WORK TASK -
Down to the last line below, repeat the entries word for word and drop the pictures.

Collected data -
········

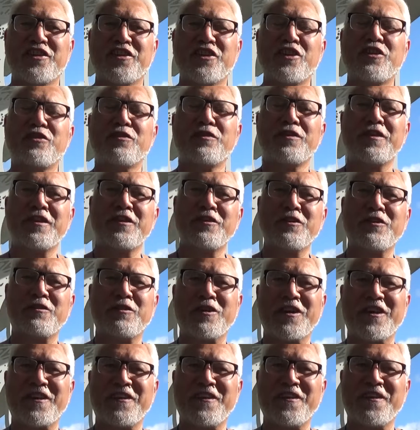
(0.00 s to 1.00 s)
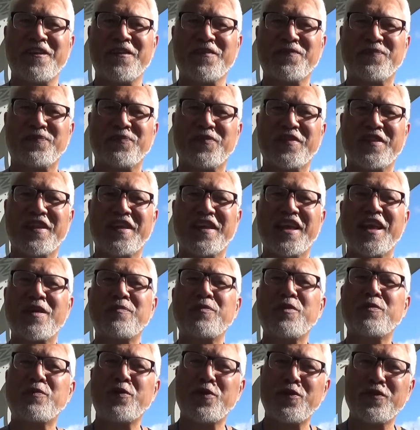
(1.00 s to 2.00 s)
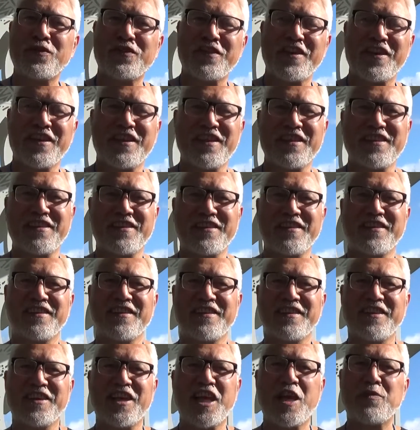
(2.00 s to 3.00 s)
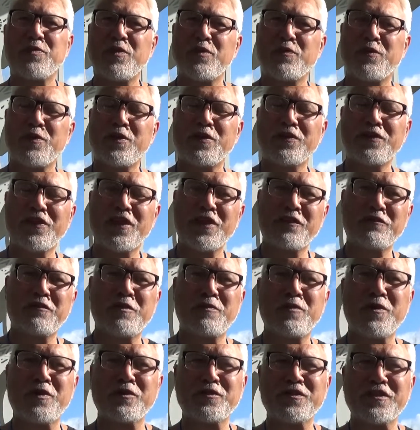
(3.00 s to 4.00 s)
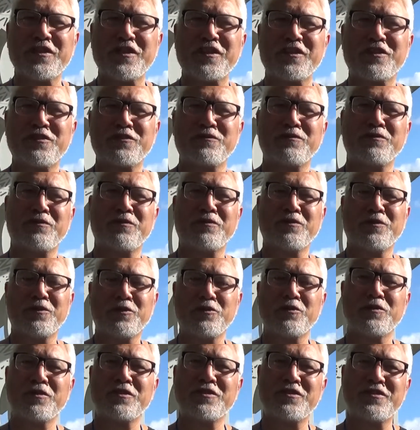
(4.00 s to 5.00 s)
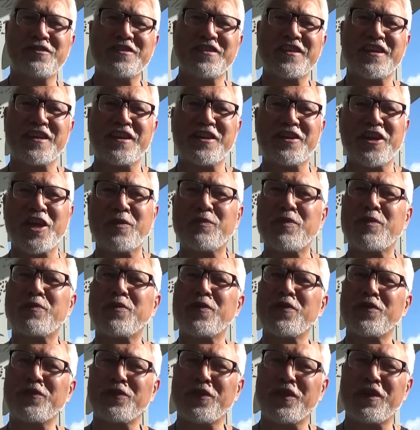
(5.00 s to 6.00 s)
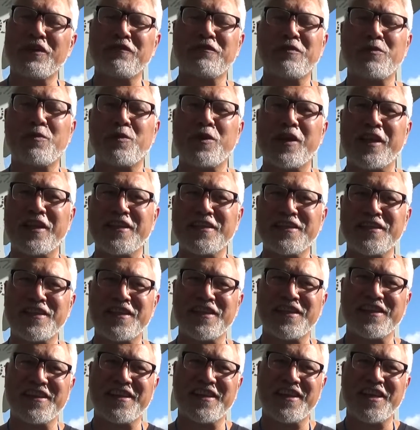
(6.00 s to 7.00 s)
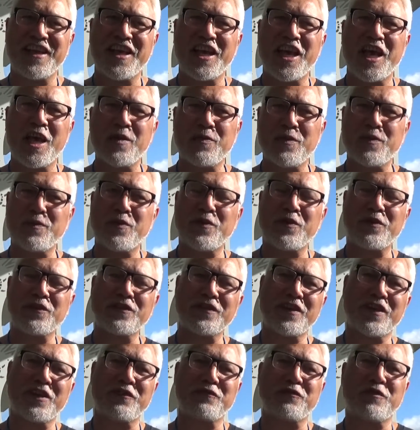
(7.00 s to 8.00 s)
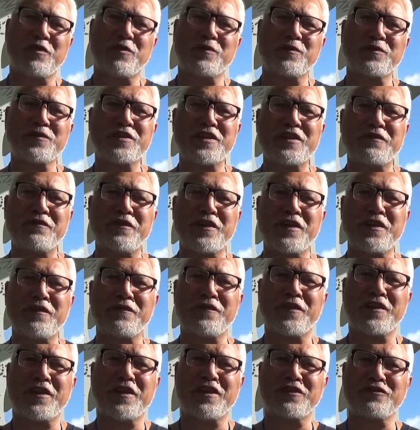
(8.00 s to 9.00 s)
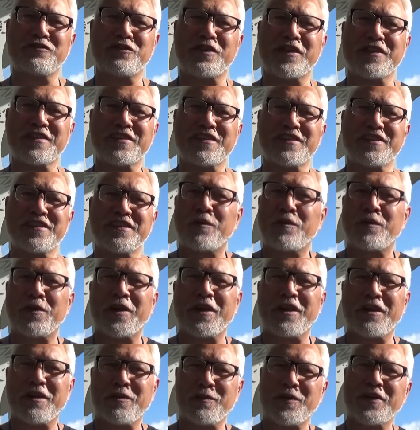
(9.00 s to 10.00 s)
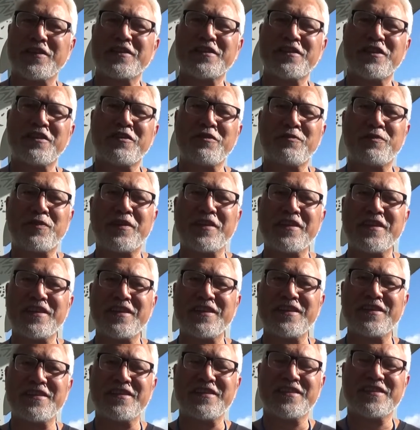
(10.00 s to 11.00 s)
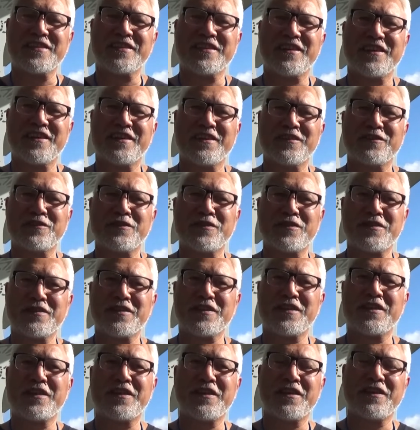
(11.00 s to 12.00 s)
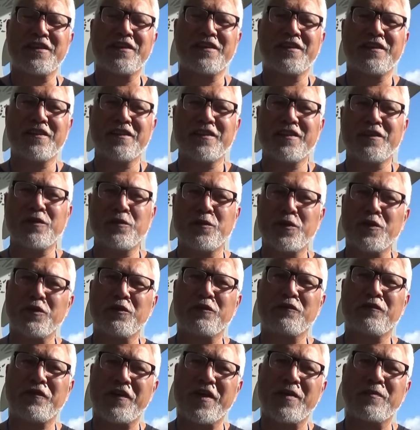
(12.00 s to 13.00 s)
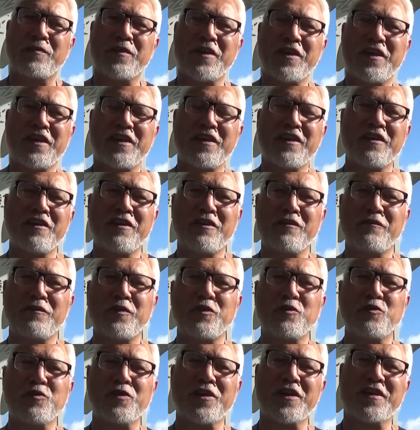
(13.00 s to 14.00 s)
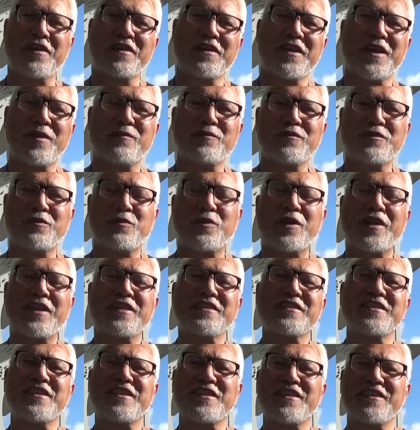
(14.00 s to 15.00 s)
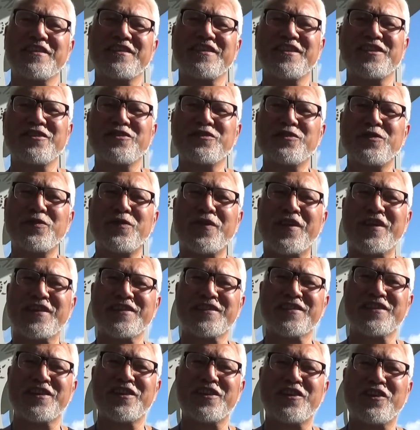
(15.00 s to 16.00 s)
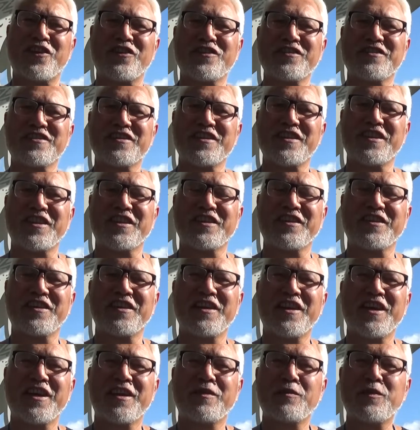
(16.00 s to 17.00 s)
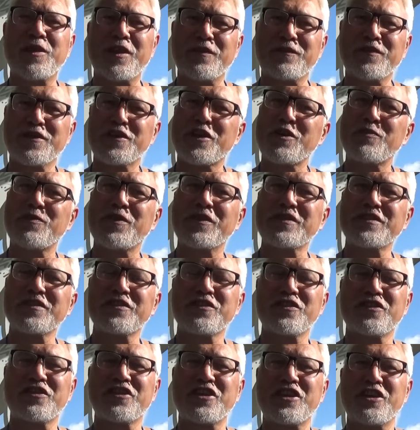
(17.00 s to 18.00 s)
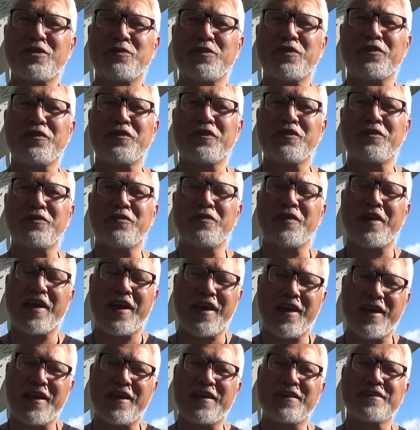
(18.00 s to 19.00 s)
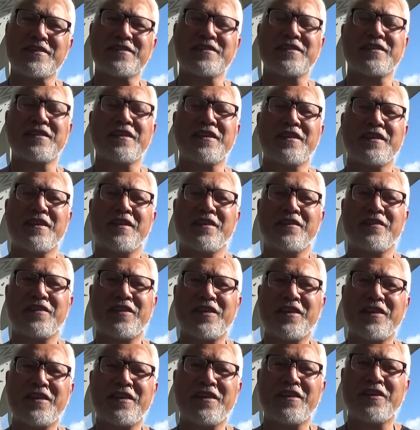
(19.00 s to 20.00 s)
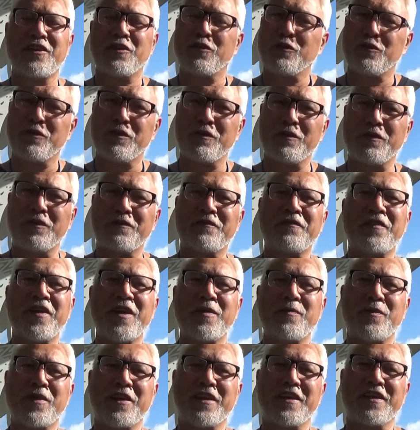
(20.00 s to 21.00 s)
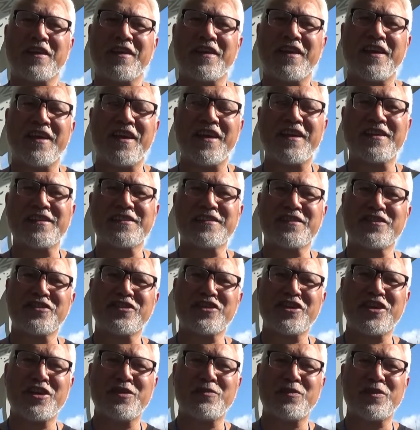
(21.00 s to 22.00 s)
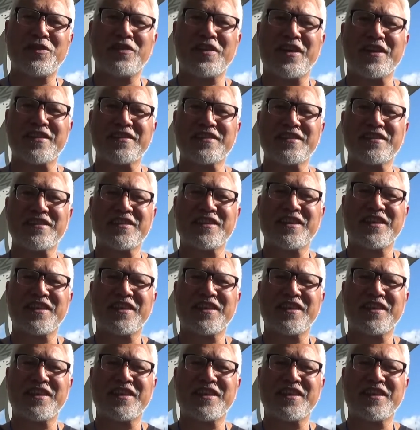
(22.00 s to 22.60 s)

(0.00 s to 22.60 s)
Kia ora e koea. Happy birthday. Happy birthday from Aotearoa New Zealand. Happy birthday from Wellington. Happy birthday from Tīwhanawhana Trust. We're going to be so pleased to see the world family of I L G A come to Wellington in two thousand nineteen. We have so much to share with you as the I L G A family has to share with us.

········

RESULT FOR THIS EXERCISE -
(0.00 s to 1.00 s)
(1.00 s to 2.00 s)
(2.00 s to 3.00 s)
(3.00 s to 4.00 s)
(4.00 s to 5.00 s)
(5.00 s to 6.00 s)
(6.00 s to 7.00 s)
(7.00 s to 8.00 s)
(8.00 s to 9.00 s)
(9.00 s to 10.00 s)
(10.00 s to 11.00 s)
(11.00 s to 12.00 s)
(12.00 s to 13.00 s)
(13.00 s to 14.00 s)
(14.00 s to 15.00 s)
(15.00 s to 16.00 s)
(16.00 s to 17.00 s)
(17.00 s to 18.00 s)
(18.00 s to 19.00 s)
(19.00 s to 20.00 s)
(20.00 s to 21.00 s)
(21.00 s to 22.00 s)
(22.00 s to 22.60 s)

(0.00 s to 22.60 s)
Kia ora e koea. Happy birthday. Happy birthday from Aotearoa New Zealand. Happy birthday from Wellington. Happy birthday from Tīwhanawhana Trust. We're going to be so pleased to see the world family of I L G A come to Wellington in two thousand nineteen. We have so much to share with you as the I L G A family has to share with us.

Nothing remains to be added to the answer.